A lot of ink has been spilt of late tying Donald Trump to the alt-right, a loosely affiliated group of far-right bloggers who champion white power and criticize mainstream conservatism. Some call the alt-right’s members ‘neo-fascists’; others label them “reactionaries”; and the more sophisticated commentators know them as ‘neoreactionaries’ in the army of the “dark enlightenment.” Sounds pretty scary, right?

Trump’s opposition to open borders, multiculturalism and political correctness align him ideologically with the alt-right. His sexist and Islamophobic slurs give him additional cred among its ranks. But to call Trump an alt-right ideologue would be absurd. Paleo-conservatives, like Newt Gingrich, see Trump’s identification with the alt-right as a media conspiracy. Trump still has a taste for some elements of the old conservativism, which the alt-right rabidly rejects. 

According to Rosie Gray of BuzzFeed, paleo-conservatives are just too pro-establishment for the alt-right: “The alt right’s real objective, if one can be identified, is to challenge and dismantle mainstream conservatism. It’s in part responsible for the spread of the ‘cuckservative’ slur … and has come to define a far-right contempt for conservatives they view as weak or sellouts—often those who oppose Trump.”

Perhaps describing the alt-right as Trump’s ally of convenience would be more accurate.

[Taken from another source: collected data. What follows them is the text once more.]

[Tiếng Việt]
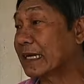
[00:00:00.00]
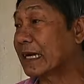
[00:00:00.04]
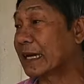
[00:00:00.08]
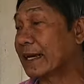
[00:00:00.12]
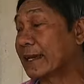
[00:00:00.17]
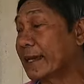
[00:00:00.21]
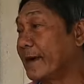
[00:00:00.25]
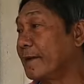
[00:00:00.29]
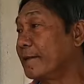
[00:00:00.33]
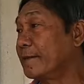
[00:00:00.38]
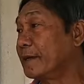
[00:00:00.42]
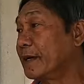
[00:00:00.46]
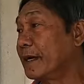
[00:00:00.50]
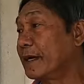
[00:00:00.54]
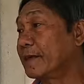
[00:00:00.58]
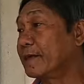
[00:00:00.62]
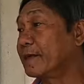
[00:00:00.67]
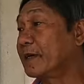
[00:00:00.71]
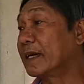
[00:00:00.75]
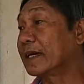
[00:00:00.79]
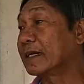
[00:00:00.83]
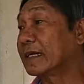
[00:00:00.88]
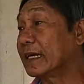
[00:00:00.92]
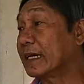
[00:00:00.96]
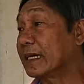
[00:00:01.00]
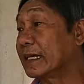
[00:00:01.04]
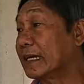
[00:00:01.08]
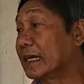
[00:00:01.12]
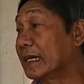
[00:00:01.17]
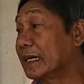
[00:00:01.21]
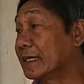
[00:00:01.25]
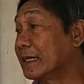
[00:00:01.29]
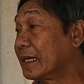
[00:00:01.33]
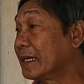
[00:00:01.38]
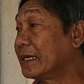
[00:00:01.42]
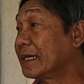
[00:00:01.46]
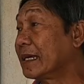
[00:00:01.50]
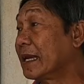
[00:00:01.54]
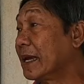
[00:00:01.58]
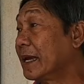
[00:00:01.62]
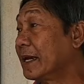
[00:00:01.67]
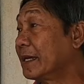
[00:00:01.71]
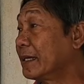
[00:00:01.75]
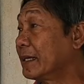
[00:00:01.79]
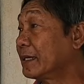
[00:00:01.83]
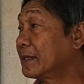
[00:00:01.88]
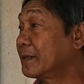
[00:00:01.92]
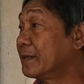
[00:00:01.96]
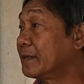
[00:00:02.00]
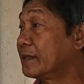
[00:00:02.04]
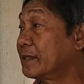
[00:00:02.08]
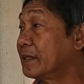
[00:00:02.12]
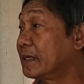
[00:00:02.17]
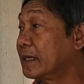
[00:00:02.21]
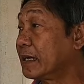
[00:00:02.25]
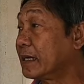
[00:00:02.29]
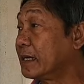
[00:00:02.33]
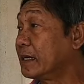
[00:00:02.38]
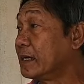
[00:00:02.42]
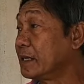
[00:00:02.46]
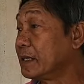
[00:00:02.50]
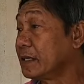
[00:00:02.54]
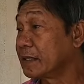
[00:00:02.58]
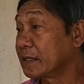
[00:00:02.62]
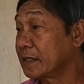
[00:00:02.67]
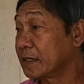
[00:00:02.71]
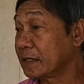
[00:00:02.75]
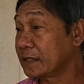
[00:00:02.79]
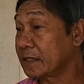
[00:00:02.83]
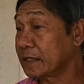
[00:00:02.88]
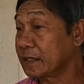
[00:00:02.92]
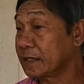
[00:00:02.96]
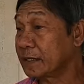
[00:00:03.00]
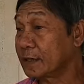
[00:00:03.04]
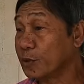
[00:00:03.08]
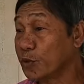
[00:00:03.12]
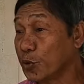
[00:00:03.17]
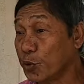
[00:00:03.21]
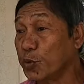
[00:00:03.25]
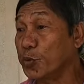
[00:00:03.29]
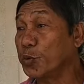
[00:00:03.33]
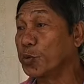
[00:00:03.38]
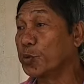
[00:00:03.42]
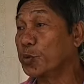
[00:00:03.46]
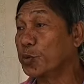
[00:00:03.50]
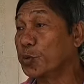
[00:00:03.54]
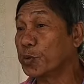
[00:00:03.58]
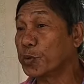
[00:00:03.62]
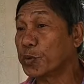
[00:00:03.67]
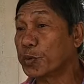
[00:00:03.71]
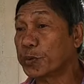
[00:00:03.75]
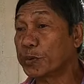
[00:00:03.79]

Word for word: cha cháu hiểu là là là gì dễ là coi như là uh, chú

They helped rally Trump’s base during his presidential campaign. They attacked Republican House speaker Paul Ryan for refusing to endorse Trump. As President-elect, Trump appointed Steve Bannon, executive chairman at Breitbart News, the home of the alt-right, as his chief political strategist.

What is the dark enlightenment? Sometimes referred to as the “neoreactionary movement” its supporters oppose democracy, defend traditional hierarchies (including old-fashioned gender roles and racial superiority), reject Enlightenment notions of tolerance and equality, and embrace authoritarian (even fascist) political structures. Many are reformed libertarians who gave up reading Hayek and Mises, deciding that the real determinants of our political and economic reality are power and tradition, not freedom and choice.

According to Matthew Walther, the movement began with a computer geek who had a penchant for writing code and unorthodox political theory:

“…the Dark Enlightenment is the brainchild of Curtis Yarvin, a computer programmer who generally writes under the ridiculous nom de guerre Mencius Moldbug. His followers dwell in the shadows. […] They lust after Bitcoins and brood over the relationship between I.Q. and race. They call their online noisemaking ‘black magic.’”

Sounds a bit silly, right?

English philosopher Nick Land sees the concatenation of “dark” and “enlightenment” as philosophically insightful “because enlightenment is self-confirming, its revelations ‘self-evident’, and because a retrograde, or reactionary, ‘dark enlightenment’ amounts almost to intrinsic contradiction.”  Evoking ideas of contraction (dark ages) and progress (enlightenment), the dark enlightenment suggests that progress is pointless. Sounds deep, right?

Michael Anissimov has distilled the alt-right’s philosophy (if we can call it that) into six basic commitments:

  1. People are not equal. They never will be. We reject equality in all its forms.
  2. Right is right and left is wrong.
  3. Hierarchy is basically a good idea.
  4. Traditional sex roles are basically a good idea.
  5. Libertarianism is retarded.
  6. Democracy is irredeemably flawed and we need to do away with it

So, what should we make of the alt-right’s neoreactionary theory of the dark enlightenment? It’s part scary. Part silly. Part deep. But no one can deny its influence. So, it’s definitely worth a look.